» **Prompt**:
All entries below are to be reproduced precisely as they stand, without the pictures.

» **Material shown**:
——
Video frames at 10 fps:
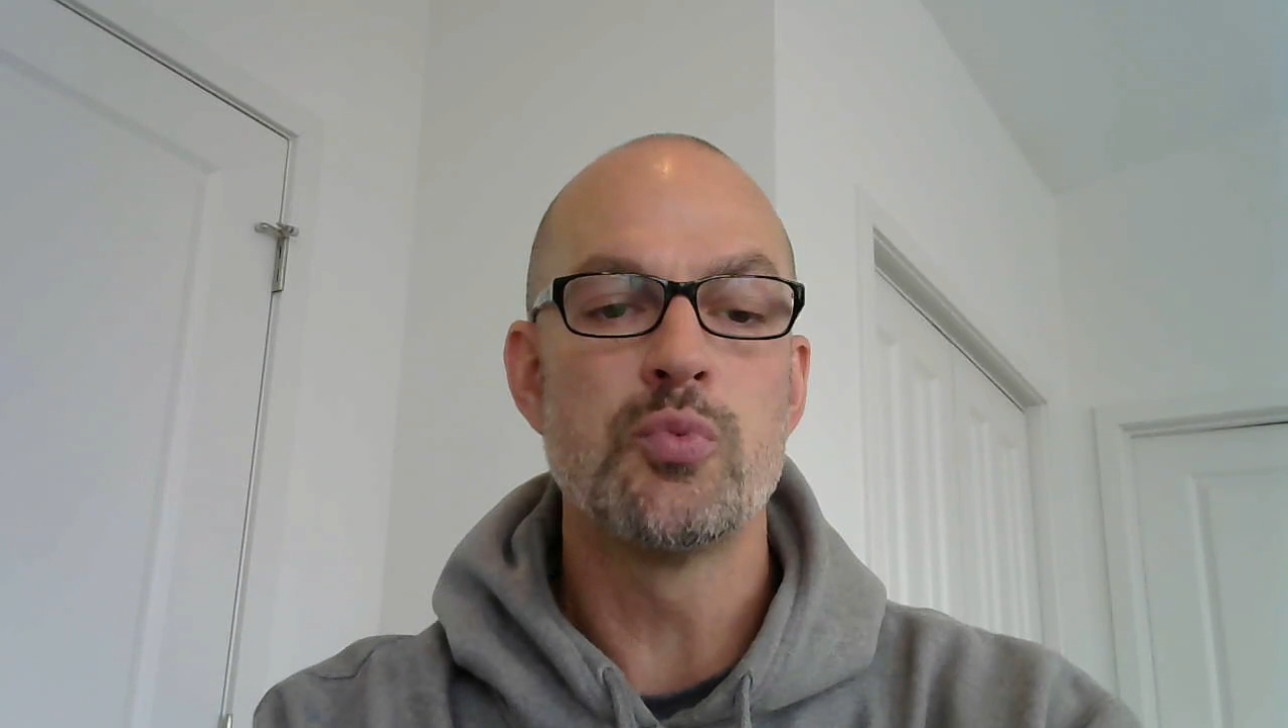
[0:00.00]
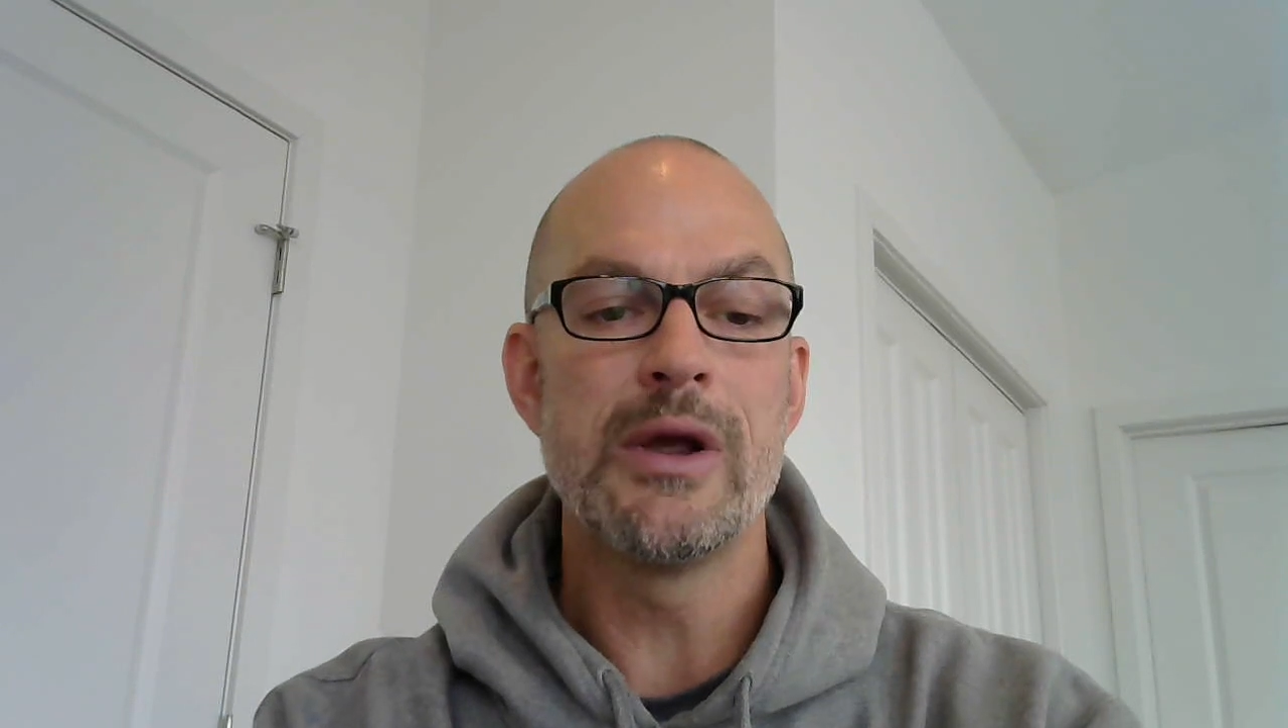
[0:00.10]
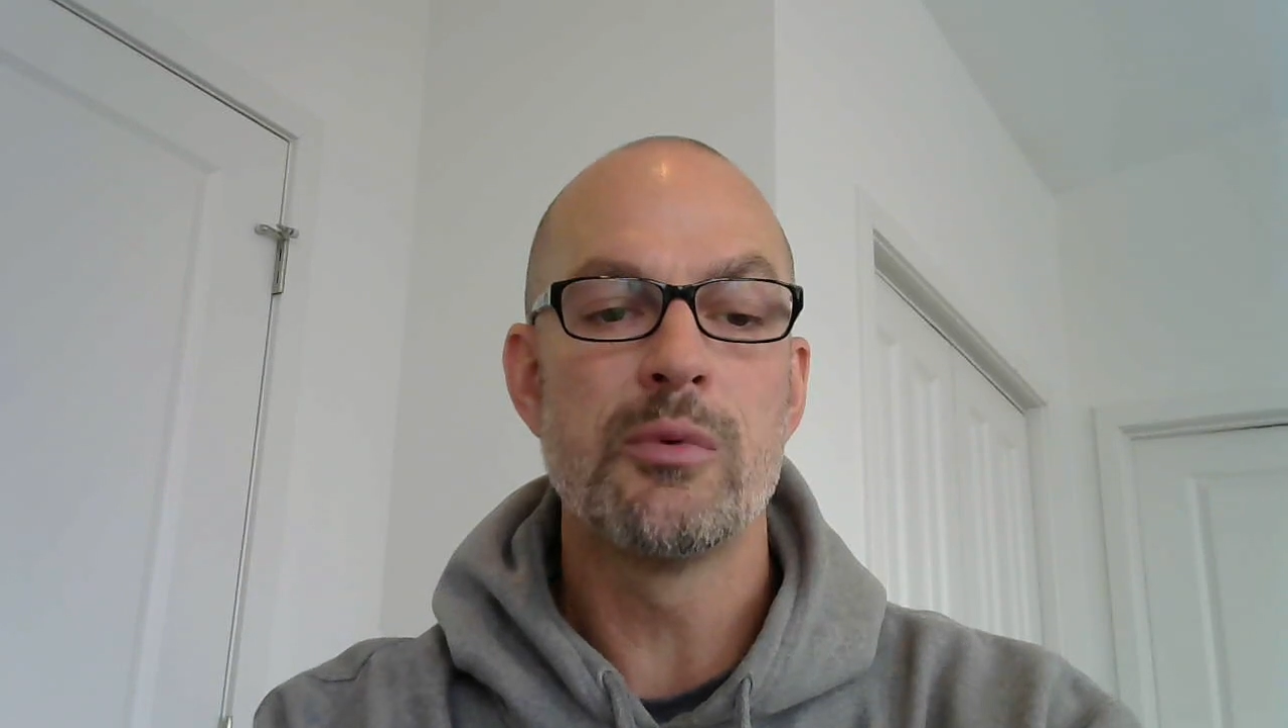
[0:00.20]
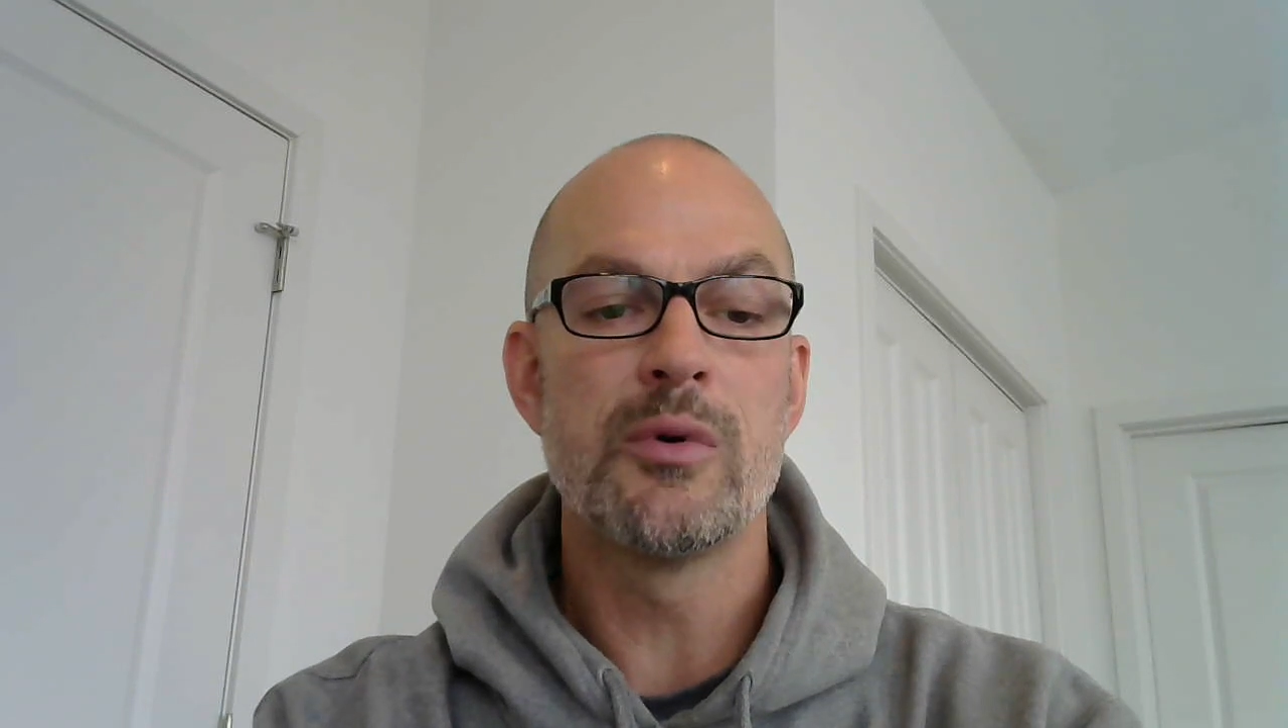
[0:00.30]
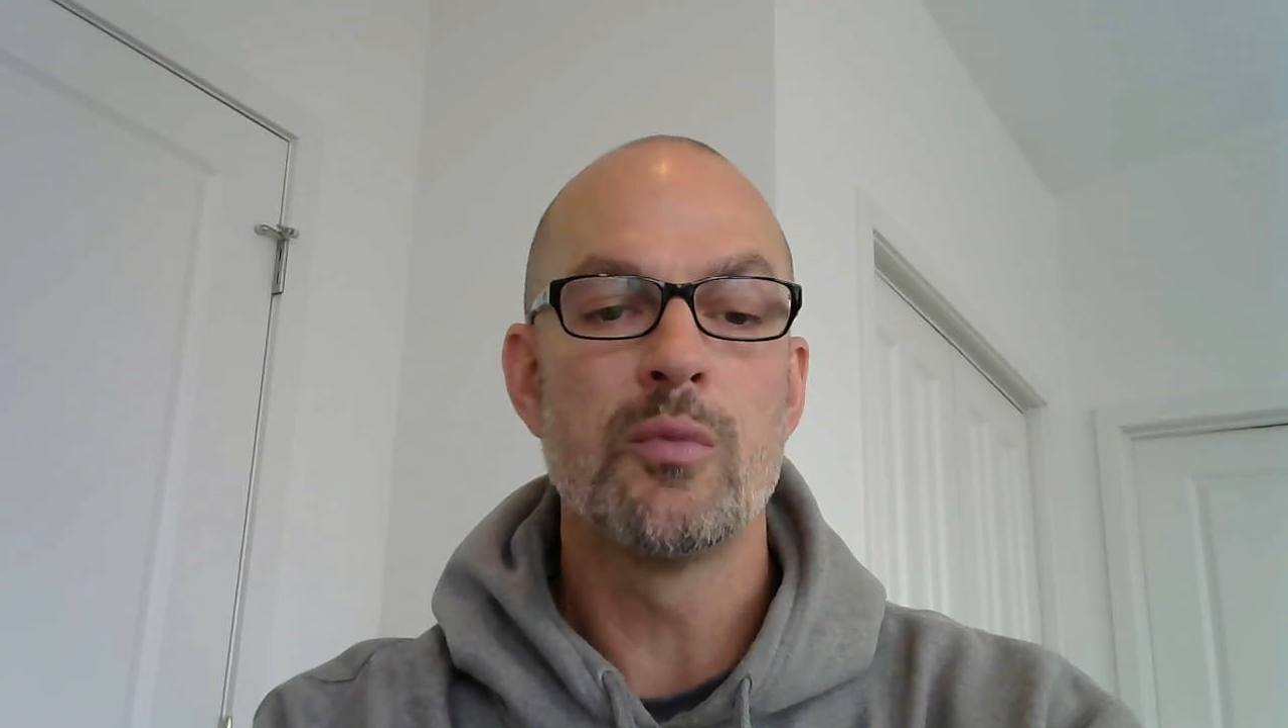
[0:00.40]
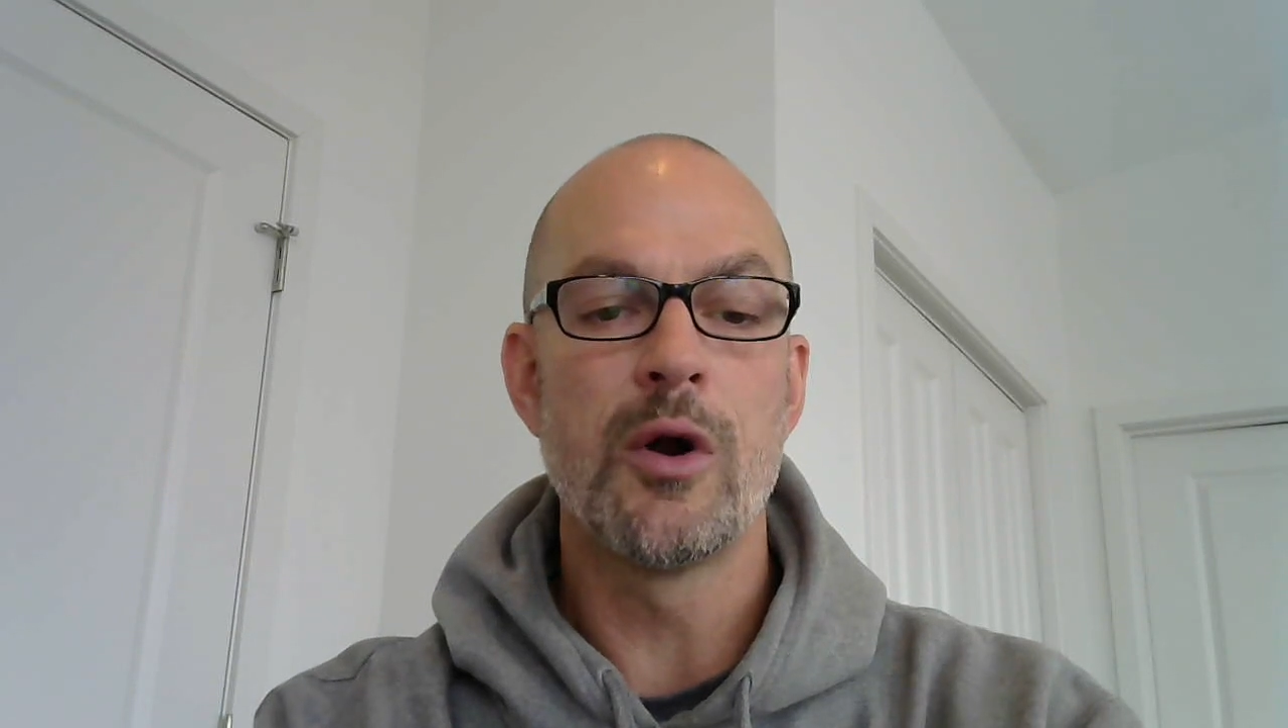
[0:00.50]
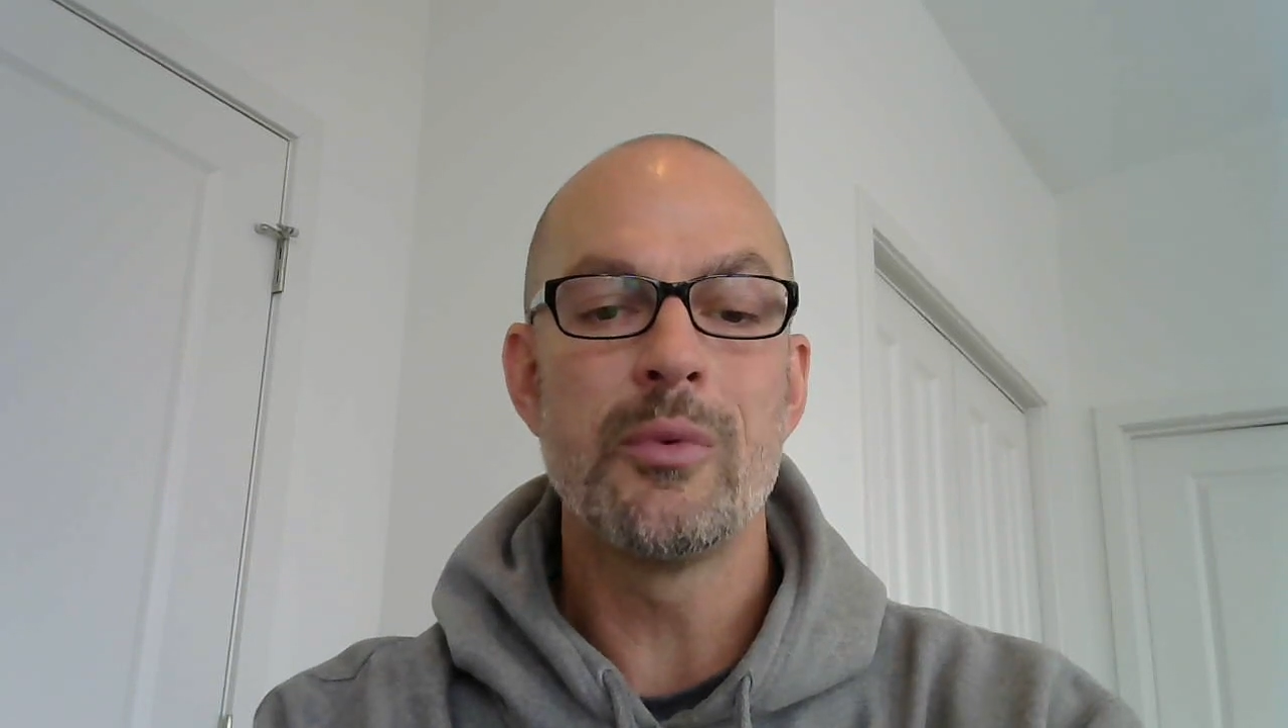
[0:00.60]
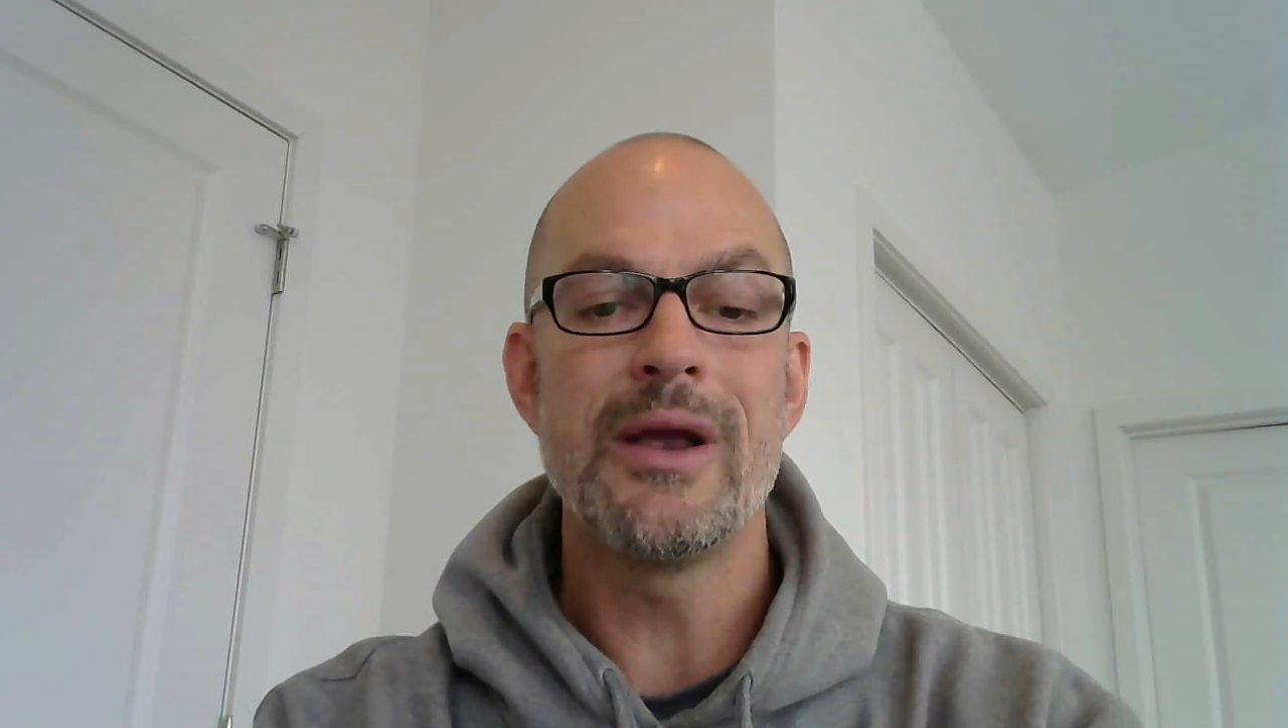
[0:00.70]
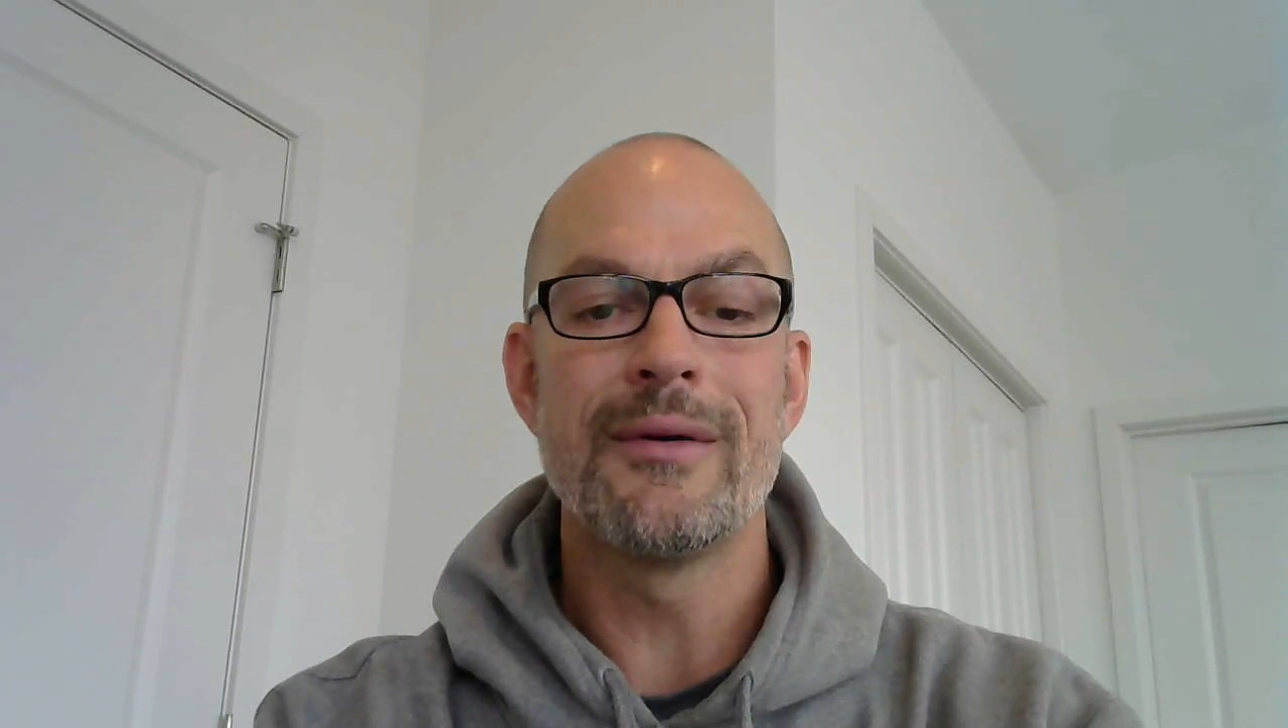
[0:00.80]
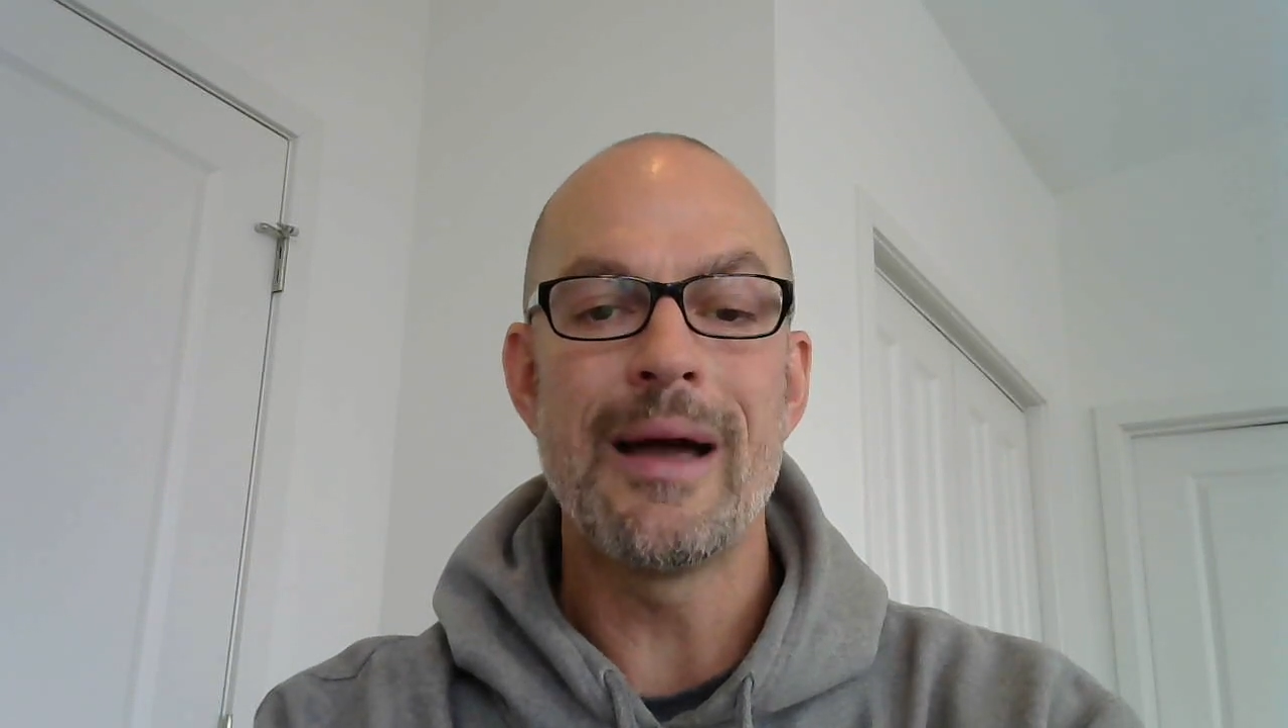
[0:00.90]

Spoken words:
where we are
——
» **Result for this exercise**:
Video frames at 10 fps:
[0:00.00]
[0:00.10]
[0:00.20]
[0:00.30]
[0:00.40]
[0:00.50]
[0:00.60]
[0:00.70]
[0:00.80]
[0:00.90]

Spoken words:
where we are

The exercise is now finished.